When you output the records, match them exactly and omit any picture they include.
--
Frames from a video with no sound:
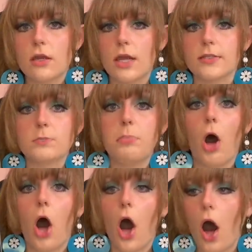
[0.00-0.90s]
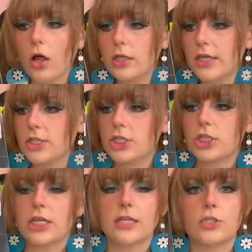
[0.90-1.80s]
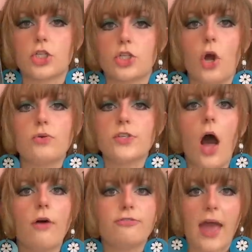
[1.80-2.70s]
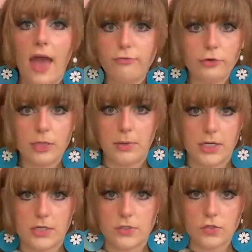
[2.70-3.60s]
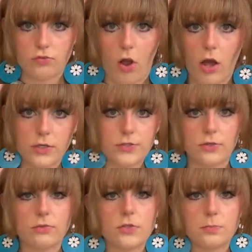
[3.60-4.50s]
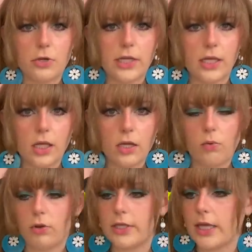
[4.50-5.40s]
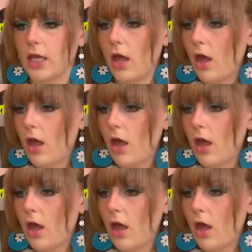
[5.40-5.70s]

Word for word: it's polished, it shows off everybody's strong suits pretty equally.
--
■ **SOLVED EXERCISE**:
Frames from a video with no sound:
[0.00-0.90s]
[0.90-1.80s]
[1.80-2.70s]
[2.70-3.60s]
[3.60-4.50s]
[4.50-5.40s]
[5.40-5.70s]

Word for word: it's polished, it shows off everybody's strong suits pretty equally.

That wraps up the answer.